- ABOUT THIS EXERCISE -
Go to the line below that contains "[4:25.41-4:28.01]". From there to the end of the records, reproduce each line exactly, except the pictures.

- SUPPLIED INFORMATION -

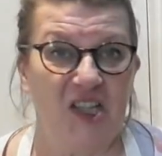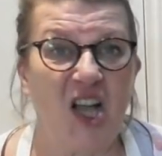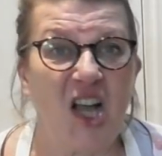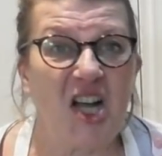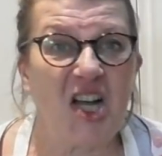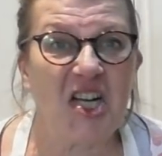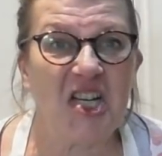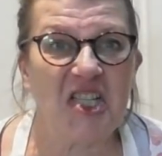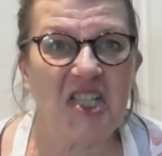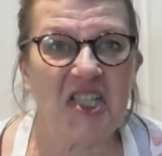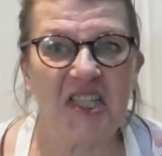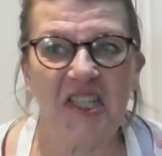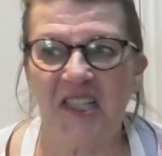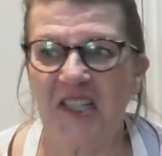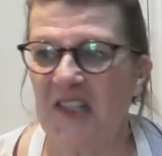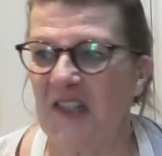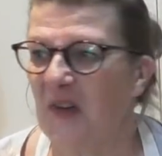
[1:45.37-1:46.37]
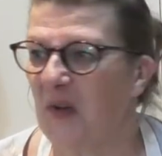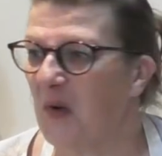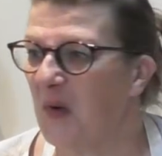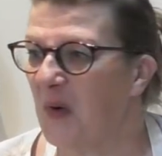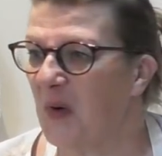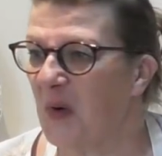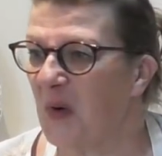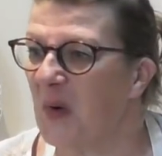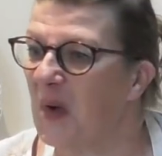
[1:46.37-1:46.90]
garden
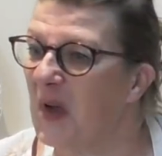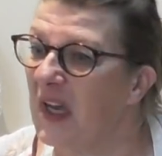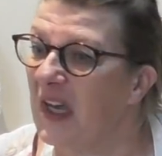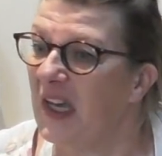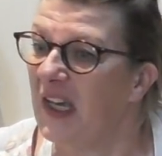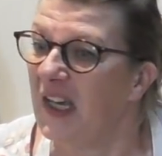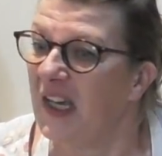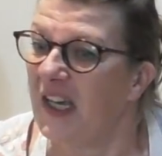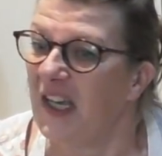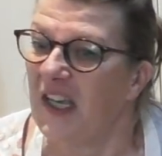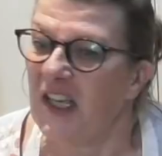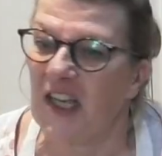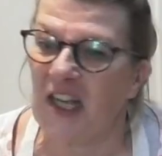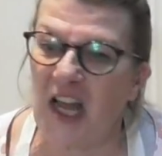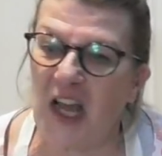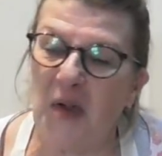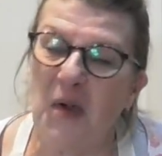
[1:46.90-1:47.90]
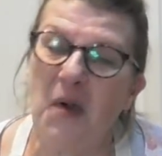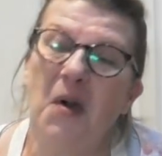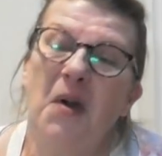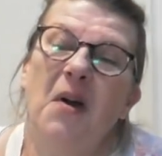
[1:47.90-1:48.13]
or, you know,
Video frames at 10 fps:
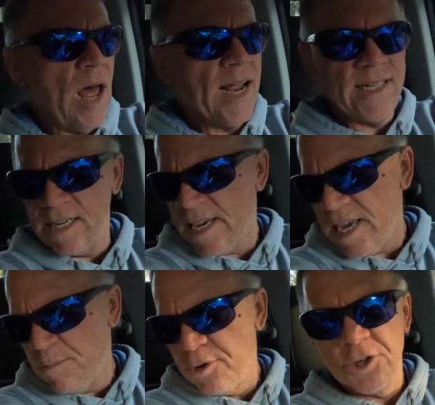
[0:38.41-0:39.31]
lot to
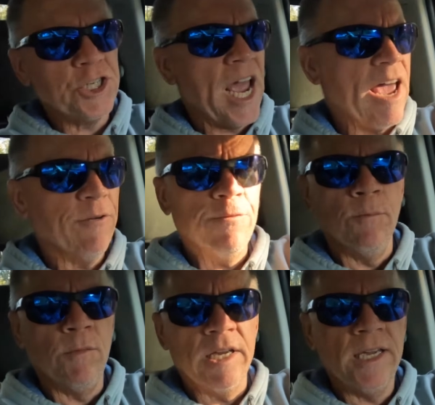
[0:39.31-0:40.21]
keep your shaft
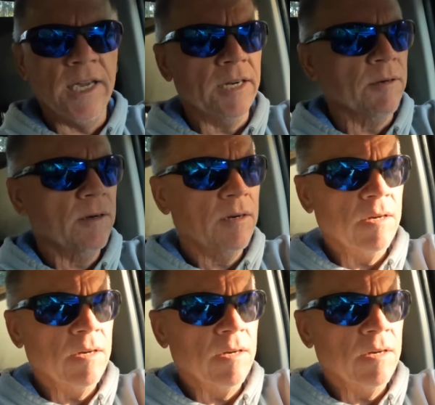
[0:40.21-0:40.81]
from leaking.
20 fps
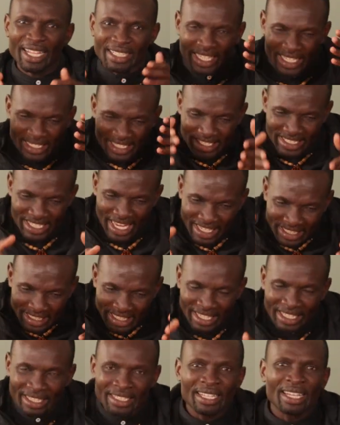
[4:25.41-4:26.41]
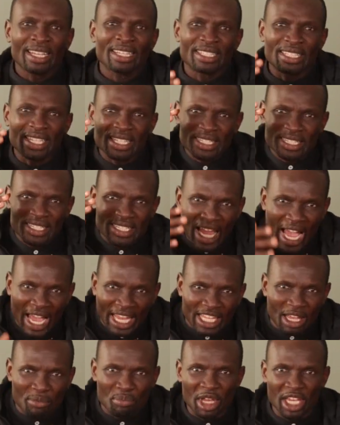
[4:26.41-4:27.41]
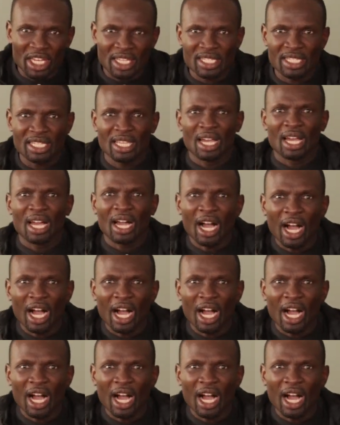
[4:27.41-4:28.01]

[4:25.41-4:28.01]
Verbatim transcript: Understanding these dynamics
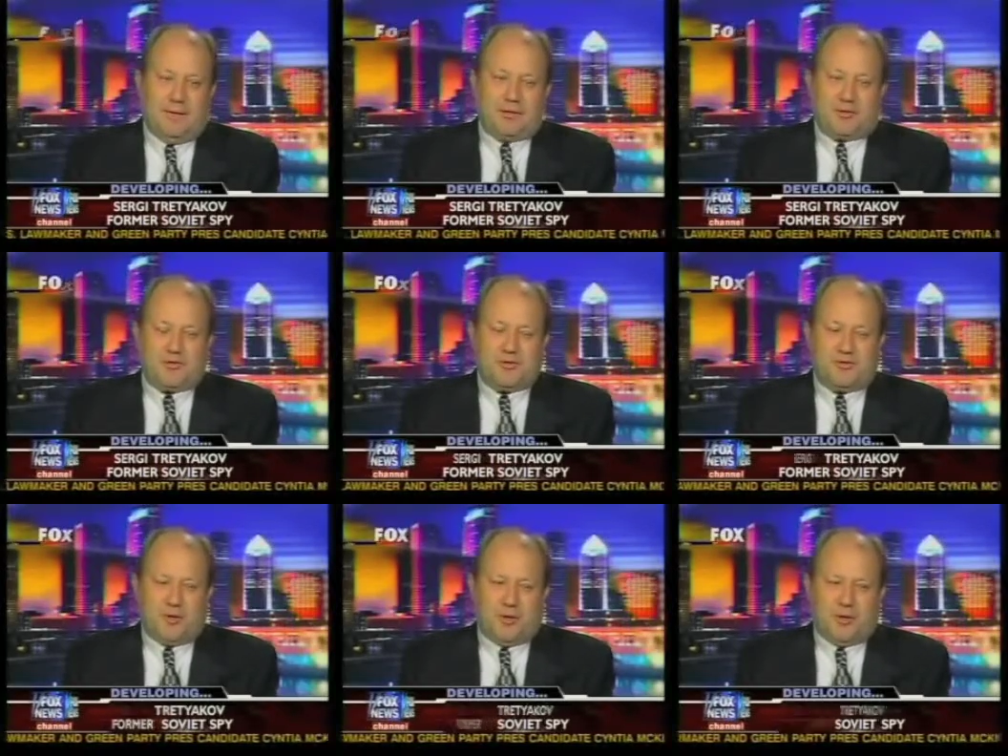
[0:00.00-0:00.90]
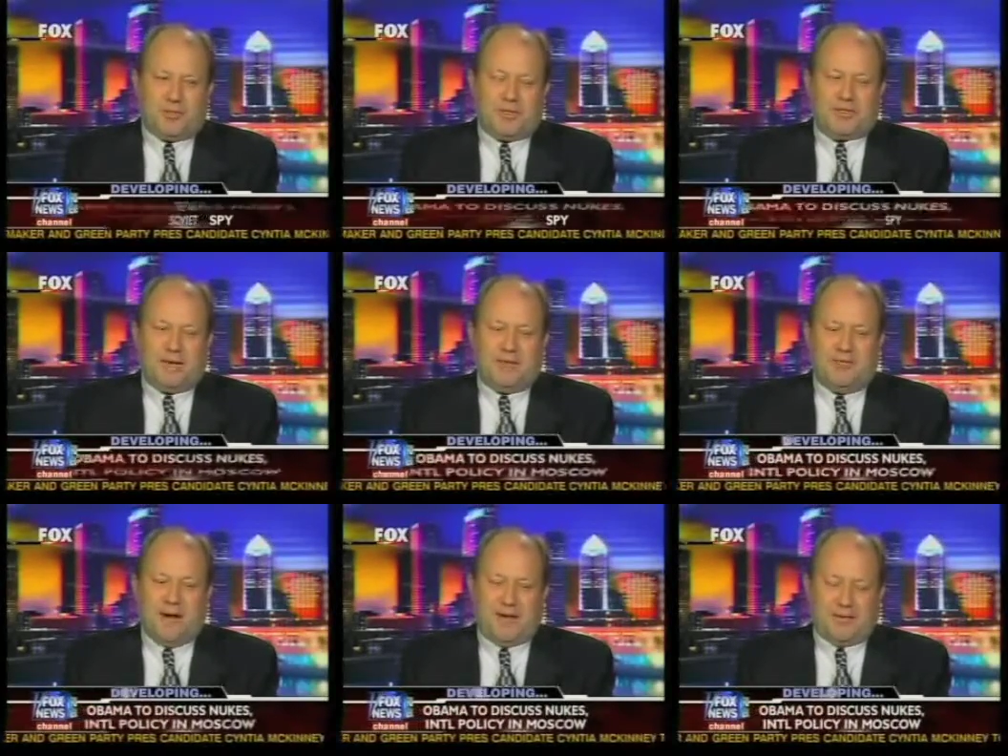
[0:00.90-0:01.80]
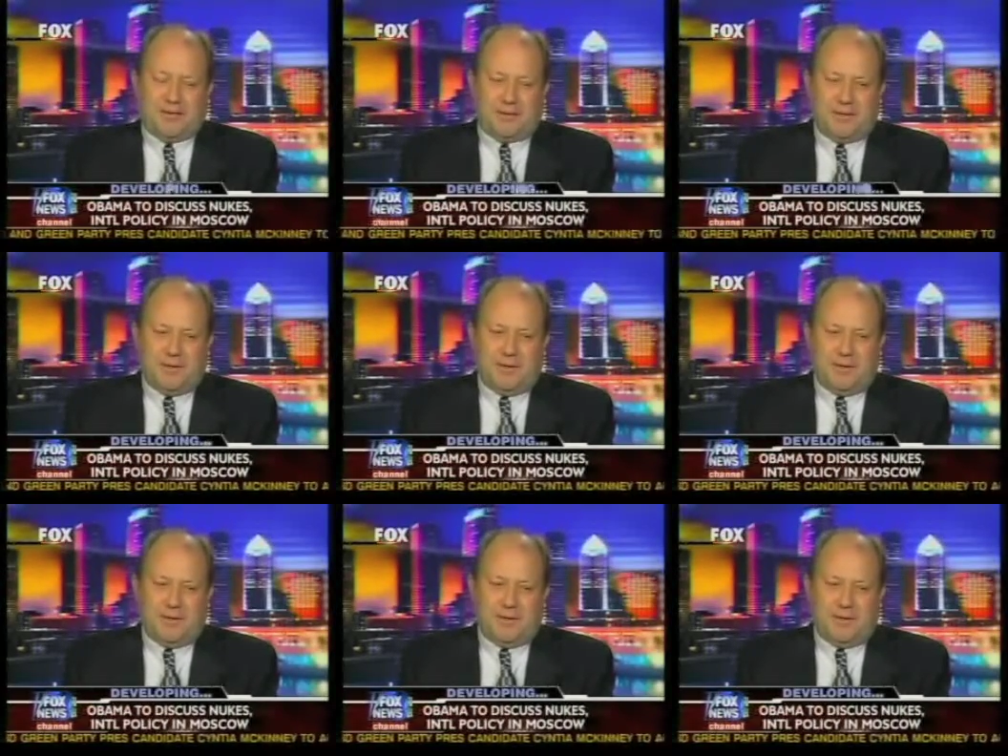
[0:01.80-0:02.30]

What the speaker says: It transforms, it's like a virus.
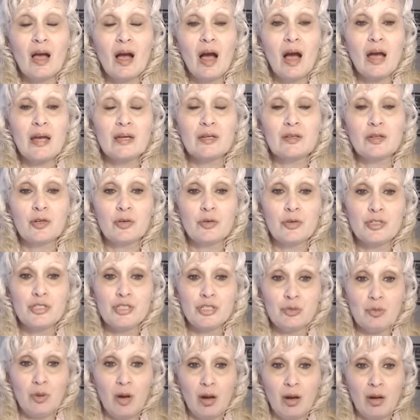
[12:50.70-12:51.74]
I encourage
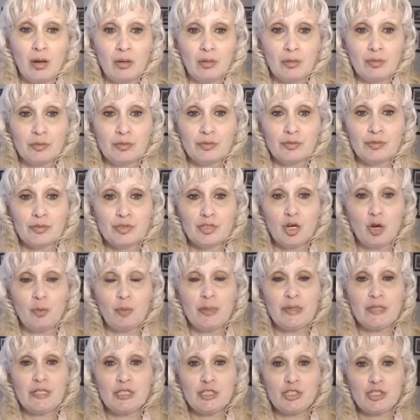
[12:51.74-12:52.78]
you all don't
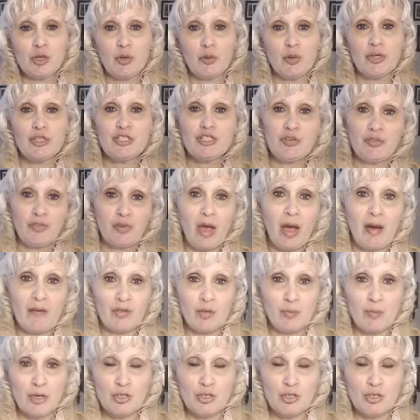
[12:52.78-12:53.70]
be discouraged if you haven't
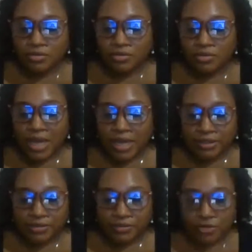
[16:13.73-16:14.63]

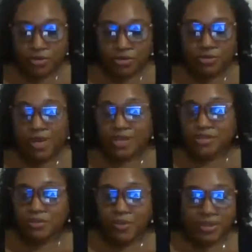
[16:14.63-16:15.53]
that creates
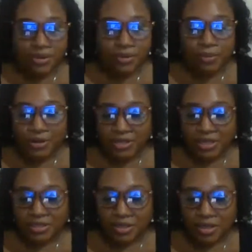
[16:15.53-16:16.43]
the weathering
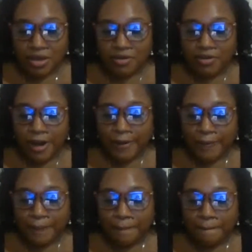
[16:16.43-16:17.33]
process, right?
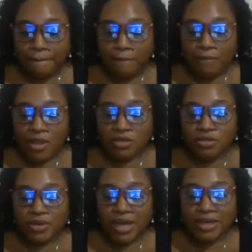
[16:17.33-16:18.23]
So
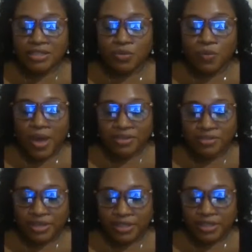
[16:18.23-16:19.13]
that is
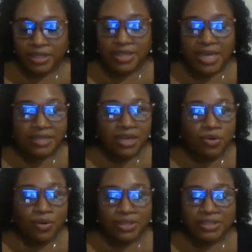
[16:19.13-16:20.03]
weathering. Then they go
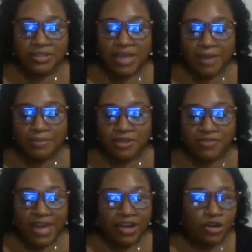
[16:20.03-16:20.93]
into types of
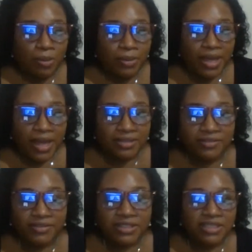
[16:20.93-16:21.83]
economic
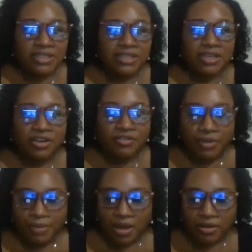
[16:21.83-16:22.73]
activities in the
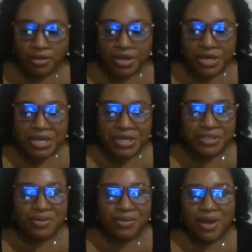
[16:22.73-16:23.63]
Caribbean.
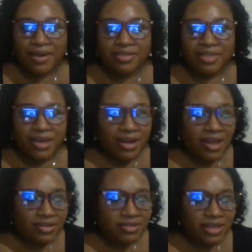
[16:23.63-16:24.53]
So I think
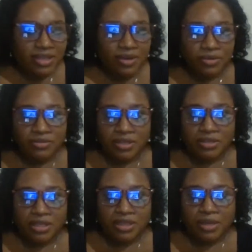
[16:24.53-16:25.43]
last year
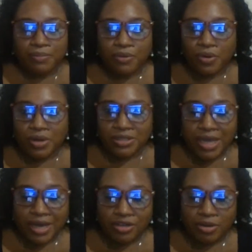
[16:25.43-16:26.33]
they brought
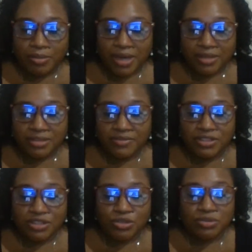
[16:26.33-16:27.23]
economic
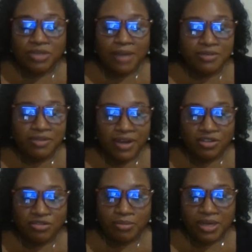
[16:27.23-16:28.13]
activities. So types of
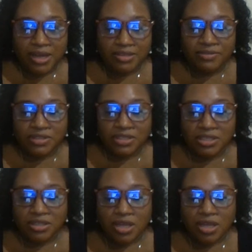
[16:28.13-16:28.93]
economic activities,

- EXPECTED ANSWER -
[4:25.41-4:28.01]
Verbatim transcript: Understanding these dynamics
[0:00.00-0:00.90]
[0:00.90-0:01.80]
[0:01.80-0:02.30]

What the speaker says: It transforms, it's like a virus.
[12:50.70-12:51.74]
I encourage
[12:51.74-12:52.78]
you all don't
[12:52.78-12:53.70]
be discouraged if you haven't
[16:13.73-16:14.63]

[16:14.63-16:15.53]
that creates
[16:15.53-16:16.43]
the weathering
[16:16.43-16:17.33]
process, right?
[16:17.33-16:18.23]
So
[16:18.23-16:19.13]
that is
[16:19.13-16:20.03]
weathering. Then they go
[16:20.03-16:20.93]
into types of
[16:20.93-16:21.83]
economic
[16:21.83-16:22.73]
activities in the
[16:22.73-16:23.63]
Caribbean.
[16:23.63-16:24.53]
So I think
[16:24.53-16:25.43]
last year
[16:25.43-16:26.33]
they brought
[16:26.33-16:27.23]
economic
[16:27.23-16:28.13]
activities. So types of
[16:28.13-16:28.93]
economic activities,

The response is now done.